From where he stood, concealed behind the thick stump of a pollarded willow, he had the perfect view—the woman pointing, the marquee men. The line of sight was ideal. Up the lawn, through the tent to the open French windows.

He looked carefully around him. Behind, a wooden fence into a field. He could climb over easily enough but the field was fully open to view from the hotel. The footpath beside the river was also open and visible. Only if he went left did he have any chance of slipping away unseen and it was a risk because although there were screening trees and a hedge, both had significant gaps. It was also a long way to the road. Too long. There was nowhere he could safely hole up, either.

No. It would be clear exactly where any shots had been fired from. The patrol cars, especially just at the moment, would be fast on the scene. He had no chance. Unless c

He smiled. Unless.

It was so obvious he could have worked it out as a ten-year-old boy.

What kept you? he thought.

Alison had dreamed of a marquee—the inside had been designed in her head for years, with pink and white ribbons tied round a maypole, a pink and white awning and swags of flowers. It had all come together in the weeks before. Cost a fortune. Her mother paying. Paying for a grand wedding.

It was what she wanted and what she wanted was fine by him.

Alison.

He drove home feeling the sparks of anger, that always smouldered, rekindle and burn hard.
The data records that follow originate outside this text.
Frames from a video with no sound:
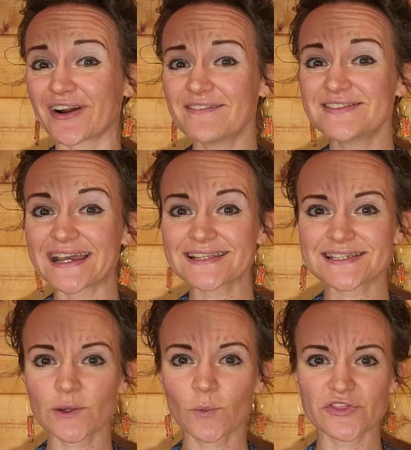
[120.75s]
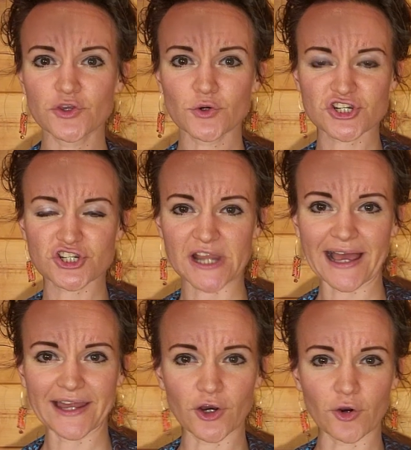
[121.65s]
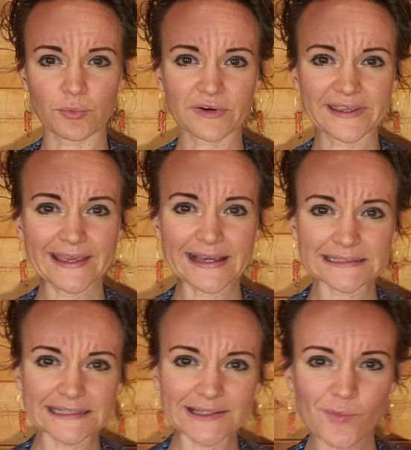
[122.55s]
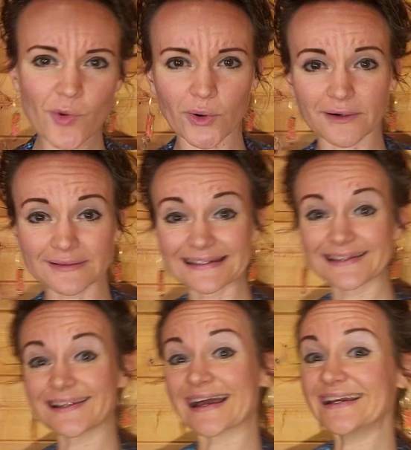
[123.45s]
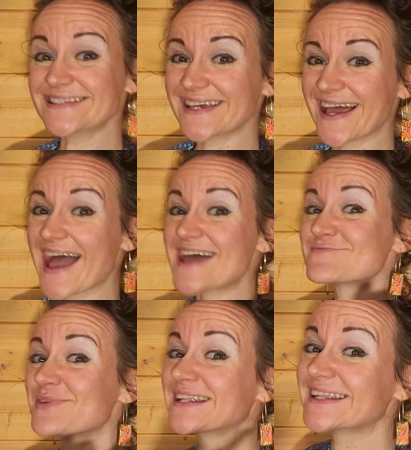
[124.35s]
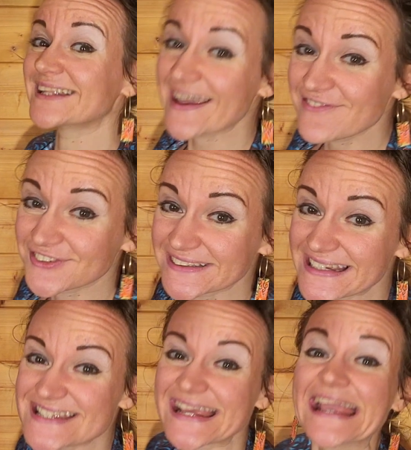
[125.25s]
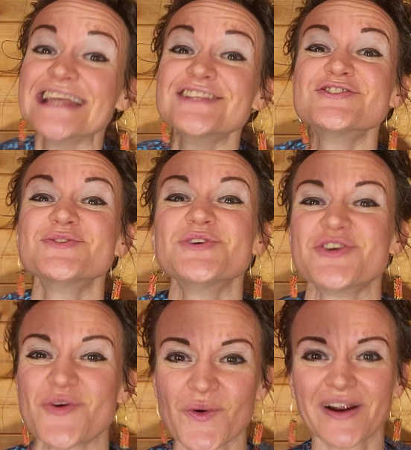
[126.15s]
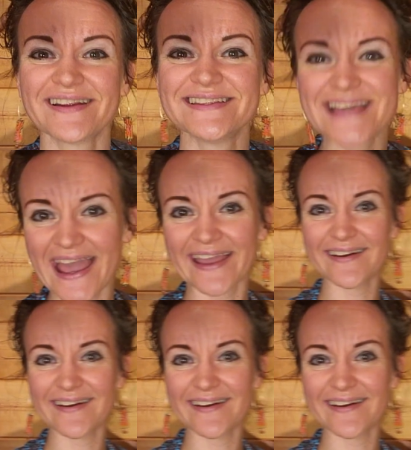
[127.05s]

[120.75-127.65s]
of dancing with your shadow, bringing a little more light and playfulness into your day.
When something reminded him, it affected his breathing. He felt a tightness in his chest. Even his vision sometimes changed, clouding a little.

Alison.

He put the car away and locked it, then went out again, a quarter of a mile to the pub he preferred because no one was interested in anyone else, no one behind the bar wanted to chat.

He bought his pint of keg, hating the sweet thick taste of the real ale they tried to push, took it to a corner with the local paper and a biro in case he needed to mark anything out.

It was full of the shootings. Three deaths. No leads. No clues. Lots of blether filling page after page but nothing real. Nothing that troubled him.

Twenty-eight

Simon Serrailler lay on his back on the floor and rolled first to the left and then to the right, left and right, left and right. He was a tall man and his back had been giving him trouble but in the past two weeks he had been working fifteen-hour days and although he knew he should go to the physio for treatment there had been no time.

He rolled over left to right a dozen more times and then lay on his back again, arms behind his head, in the quiet of his living room. Before long the bells would start to ring. Thursday night was full practice night. But for now, only the floorboards creaked occasionally, settling back after he had disturbed them with his exercise.

Exercise also helped to clear his mind. Work he could deal with. He had been in the game too long now to carry it home in his head. Earlier that day he had said, “We’ll get him and I’ll tell you why. Because he’ll make a mistake. Yes, he is clever and cunning, yes, he is planning carefully. But with firearms there are any number of mistakes he can make and sooner or later he will make one of them and give himself away. I don’t mean we sit and wait for him to do it. We’re being as proactive as possible on this one. But I’m confident that when he does cock up, in however small a way, we’ll be there and we’ll have him.”

He believed it.

He had closed his eyes. Now he opened them and looked around his room, drawing from its calm order. Then he stood up, twisted this way and that a few times, and went to fetch himself a whisky. He was spending the evening in, alone, watching a documentary about Italy and reading Simon Sebag Montefiore’s biography of Stalin. It was time he desperately needed, time he had been looking forward to, limited enough for him to relish every moment. He wanted to go through his sketchbooks of his spring break in the Faroes where he had gulped in lungfuls of crystal-cold air and walked among seabirds and grass-roofed houses and felt both invigorated and deeply peaceful. He had an exhibition next year, half of which would be of these drawings, the rest of portraits, many of his mother. He wanted to sift through them, place them in perfect order which would take a long, careful time.